- Born: April 21, 1911
- Died: November 10, 2009 (aged 98)
- Occupations: photographer and author
- Known for: published books featuring aerial photographs of cities around the world
- Notable work: Above San Francisco; Above New York; Above Paris; Above London; Above Mexico City; Above Las Vegas;

= Robert Cameron (photographer) =

American photographer and author

Robert Cameron (April 21, 1911 - November 10, 2009) was a famed American photographer and author of numerous books featuring aerial photographs of numerous cities throughout the globe. He also invented a fad diet known as the Drinking Man's Diet.

==Works==
Cameron's book style consists of an aerial photograph with text and history of the site and occasionally on the opposing page a historical photo of the same site with text. The books are always all photographic and are primarily of large conurbations. His career began as a photographic journalist for the Des Moines Register in 1933. During the Second World War he worked as a photographer for the United States Department of War. He founded the publishing company Cameron and Company in 1964 with the publication of The Drinking Man's Diet, which went on to sell over 2.4 million copies worldwide in 13 different languages. His books of aerial photography include:
- Above San Francisco
- Above New York
- Above Paris
- Above London
- Above Mexico City
- Above Las Vegas
- Above Chicago
- Above Los Angeles
- Above Washington
- Above Seattle
- Above San Diego
- Above Carmel
- Above Mackinac
- Above Yosemite
- Above Tahoe
- Above Alcatraz
- Above Petoskey
- Above Harbor Springs
- Above Makinak Island

In the 1991 film Defending Your Life, Cameron's books can be seen sitting on a coffee table, one of which features the film's fictitious city, Judgement City.

==Drinking Man's Diet==

Cameron was known for a fad diet he invented known as the Drinking Man's Diet. In 1964, he promoted the diet in his booklet The Drinking Man’s Diet: How to Lose Weight with a Minimum of Willpower. The diet became popular and sold over 2.4 million copies in 13 languages. The Drinking Man's Diet was a low-carb high-fat diet with plenty of meat and alcohol.

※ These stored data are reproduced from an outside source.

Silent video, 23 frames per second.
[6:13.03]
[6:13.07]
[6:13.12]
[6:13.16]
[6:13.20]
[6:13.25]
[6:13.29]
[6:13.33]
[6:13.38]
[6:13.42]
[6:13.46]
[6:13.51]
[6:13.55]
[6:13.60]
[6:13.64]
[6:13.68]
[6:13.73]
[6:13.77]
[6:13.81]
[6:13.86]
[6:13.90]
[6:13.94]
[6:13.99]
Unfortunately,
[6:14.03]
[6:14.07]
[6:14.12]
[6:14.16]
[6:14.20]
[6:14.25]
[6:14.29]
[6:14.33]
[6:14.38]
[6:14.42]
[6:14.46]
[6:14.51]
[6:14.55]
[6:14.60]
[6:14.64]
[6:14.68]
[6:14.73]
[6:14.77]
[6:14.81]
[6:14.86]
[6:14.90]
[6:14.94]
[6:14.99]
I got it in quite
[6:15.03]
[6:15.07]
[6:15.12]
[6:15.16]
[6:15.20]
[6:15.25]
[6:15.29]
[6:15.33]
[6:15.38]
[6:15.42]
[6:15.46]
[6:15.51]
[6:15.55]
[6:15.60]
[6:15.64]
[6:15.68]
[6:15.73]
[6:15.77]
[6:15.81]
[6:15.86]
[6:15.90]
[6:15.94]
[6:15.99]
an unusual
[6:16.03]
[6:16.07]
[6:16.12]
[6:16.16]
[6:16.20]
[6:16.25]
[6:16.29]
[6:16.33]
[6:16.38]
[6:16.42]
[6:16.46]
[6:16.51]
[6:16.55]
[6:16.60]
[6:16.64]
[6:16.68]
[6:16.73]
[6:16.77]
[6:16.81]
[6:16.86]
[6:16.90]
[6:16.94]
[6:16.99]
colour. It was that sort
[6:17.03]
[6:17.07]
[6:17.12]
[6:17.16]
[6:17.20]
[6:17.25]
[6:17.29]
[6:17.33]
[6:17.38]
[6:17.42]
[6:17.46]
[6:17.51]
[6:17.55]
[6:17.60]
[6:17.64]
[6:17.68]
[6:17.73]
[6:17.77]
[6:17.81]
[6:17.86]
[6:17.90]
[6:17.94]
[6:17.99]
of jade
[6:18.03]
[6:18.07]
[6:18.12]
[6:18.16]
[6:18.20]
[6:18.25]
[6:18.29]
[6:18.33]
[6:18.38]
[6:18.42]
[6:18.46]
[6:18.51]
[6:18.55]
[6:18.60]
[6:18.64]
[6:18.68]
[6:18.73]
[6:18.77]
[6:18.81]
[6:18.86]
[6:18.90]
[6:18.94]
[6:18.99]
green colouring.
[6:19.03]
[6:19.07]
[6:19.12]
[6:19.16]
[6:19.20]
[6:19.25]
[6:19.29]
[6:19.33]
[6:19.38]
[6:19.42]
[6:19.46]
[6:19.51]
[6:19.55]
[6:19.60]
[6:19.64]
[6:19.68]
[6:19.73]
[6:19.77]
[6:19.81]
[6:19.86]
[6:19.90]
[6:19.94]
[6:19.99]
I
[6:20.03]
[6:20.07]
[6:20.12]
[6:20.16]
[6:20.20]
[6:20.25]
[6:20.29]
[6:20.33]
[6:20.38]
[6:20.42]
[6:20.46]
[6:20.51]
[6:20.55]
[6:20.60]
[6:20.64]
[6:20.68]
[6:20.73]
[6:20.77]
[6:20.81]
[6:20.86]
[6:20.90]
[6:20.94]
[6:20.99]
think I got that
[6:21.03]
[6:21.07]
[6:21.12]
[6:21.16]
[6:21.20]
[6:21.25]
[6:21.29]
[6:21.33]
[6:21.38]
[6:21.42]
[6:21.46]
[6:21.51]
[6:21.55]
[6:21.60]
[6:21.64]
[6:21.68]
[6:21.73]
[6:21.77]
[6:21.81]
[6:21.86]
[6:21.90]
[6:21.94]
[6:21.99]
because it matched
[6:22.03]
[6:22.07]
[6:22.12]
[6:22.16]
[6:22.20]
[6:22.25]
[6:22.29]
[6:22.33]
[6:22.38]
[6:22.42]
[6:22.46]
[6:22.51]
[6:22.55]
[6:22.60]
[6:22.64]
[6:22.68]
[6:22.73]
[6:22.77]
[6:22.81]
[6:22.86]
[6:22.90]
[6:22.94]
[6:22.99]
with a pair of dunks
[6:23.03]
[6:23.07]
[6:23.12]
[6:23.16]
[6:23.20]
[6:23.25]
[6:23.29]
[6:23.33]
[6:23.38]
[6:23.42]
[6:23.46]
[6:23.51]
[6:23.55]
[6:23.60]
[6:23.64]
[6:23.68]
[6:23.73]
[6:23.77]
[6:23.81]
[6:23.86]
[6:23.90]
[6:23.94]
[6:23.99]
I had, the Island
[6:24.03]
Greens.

It has been described as a predecessor to the Atkins diet and the Paleolithic diet. A 1965 article in the Time Magazine, noted that "the book's contents are a cocktail of wishful thinking, a jigger of nonsense and a dash of sound advice." Nutritionists such as Jean Mayer and Frederick J. Stare found the diet "ridiculous" and criticized it as unhealthy. Dr. Philip L. White from the American Medical Association described the diet as "utter nonsense, has no scientific basis, and is chock-full of errors."